Helen Kerr dropped her husband Colin off for his usual workout at Gracemount Leisure Centre and went to work, unaware that within an hour he would be fighting for his life following a cardiac arrest.

Colin, 49, who works as a care assistant, had no history of heart problems and had been happily chatting with other gym members just moments before his collapse on June 3.

Helen – who wants to see the heart-starting machines in all public buildings – said: “I can’t begin to express how grateful I am to the staff, who certainly saved my husband’s life that day.” When medics arrived on the scene they transported Colin to the ERI where he underwent an emergency procedure to keep his heart functioning normally.

Cartographer Helen, of Gilmerton, continued: “All the staff at the Royal Infirmary whom we spoke with highly commended the actions of the staff at Gracemount Leisure Centre. The rapid response medic visited my husband in hospital and said that in his 16-year career this was the first cardiac arrest incident he’s arrived at where the situation had been under control.”

She added: “In the US, you hear of defibrillators being kept in supermarkets, people even have them in their cars. It’s not something you think of as being as readily available here – but they should be.”

Claire Gately, who helps run a trust in the name of her late brother-in-law, Boyzone star Stephen Gately, said the incident was yet more proof of the need for defibrillator machines in all public buildings.

Claire, who lives in Dalkeith with husband Tony and son Josh, said: “With some simple training, literally anyone can use a defibrillator. All public buildings are required to contain fire extinguishers to keep people safe – why not defibrillators? You cannot put a price on life, but at £1000 they are really not that expensive.”

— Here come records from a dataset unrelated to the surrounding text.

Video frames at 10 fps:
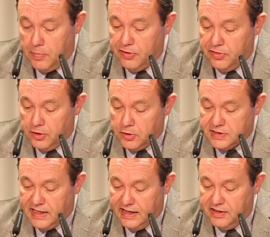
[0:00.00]
But
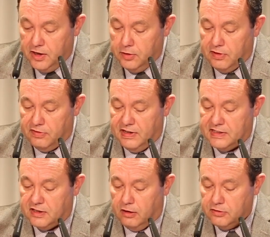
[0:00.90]
those here know that
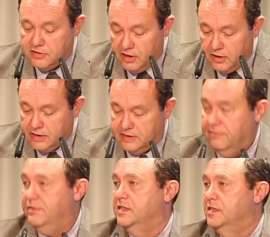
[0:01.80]
this
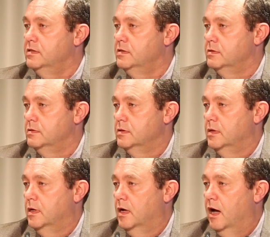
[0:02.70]
alternative vision
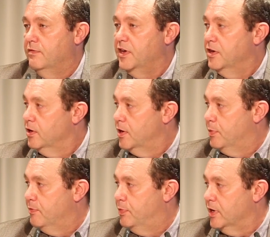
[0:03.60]
of a
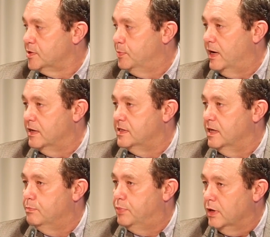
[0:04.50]
Europe of
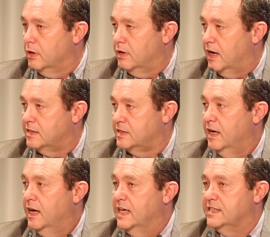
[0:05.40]
prosperity and progress
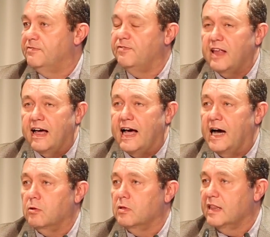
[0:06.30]
is a
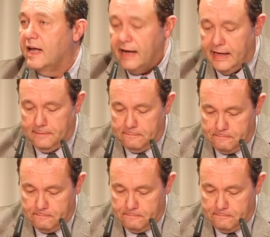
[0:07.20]
flat-out lie.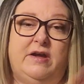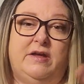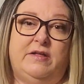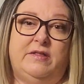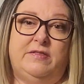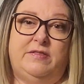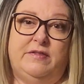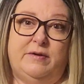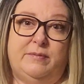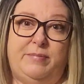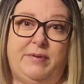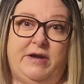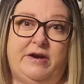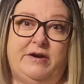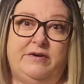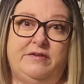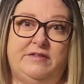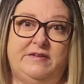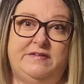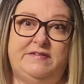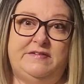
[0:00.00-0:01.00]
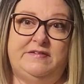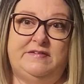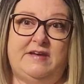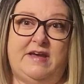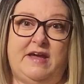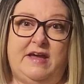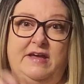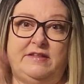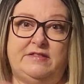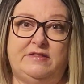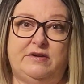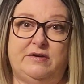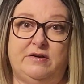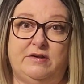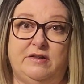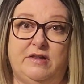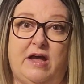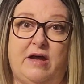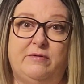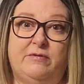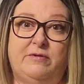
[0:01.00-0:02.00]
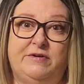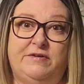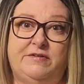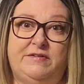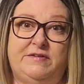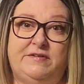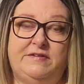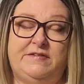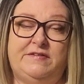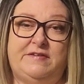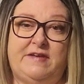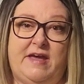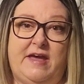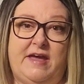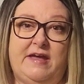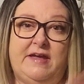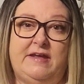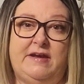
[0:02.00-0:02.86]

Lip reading: they're better this day, they're a lot worse this day,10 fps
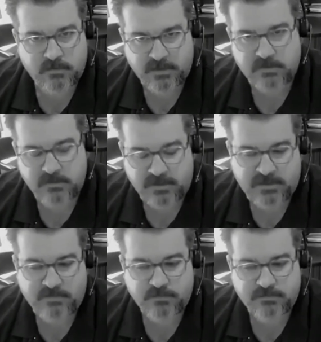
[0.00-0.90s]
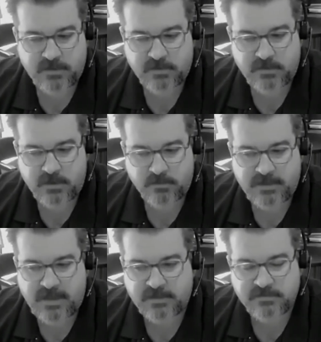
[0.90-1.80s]
like Dave was saying,
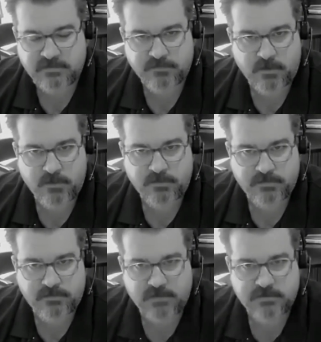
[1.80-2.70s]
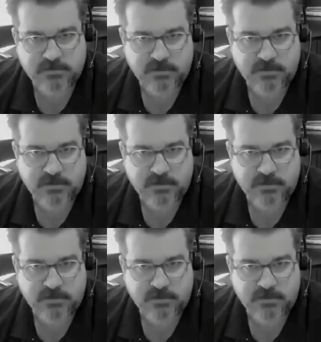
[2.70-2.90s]
taxes have grown to touch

Singer Gately, 33, died in October 2009 from an undiagnosed heart condition.

Norma Austin Hart, Labour councillor for Liberton/Gilmerton, said: “I am so pleased that Mr Kerr was helped by the staff at Gracemount Leisure Centre during this ordeal. This demonstrates that the training and team work they have worked so hard on has really paid off, and proof that this equipment such as defibrillators can make the vital difference.”

John Comiskey, chief executive at Edinburgh Leisure, said: “We are hugely proud of our staff and delighted to hear that Mr Kerr is now recovering.”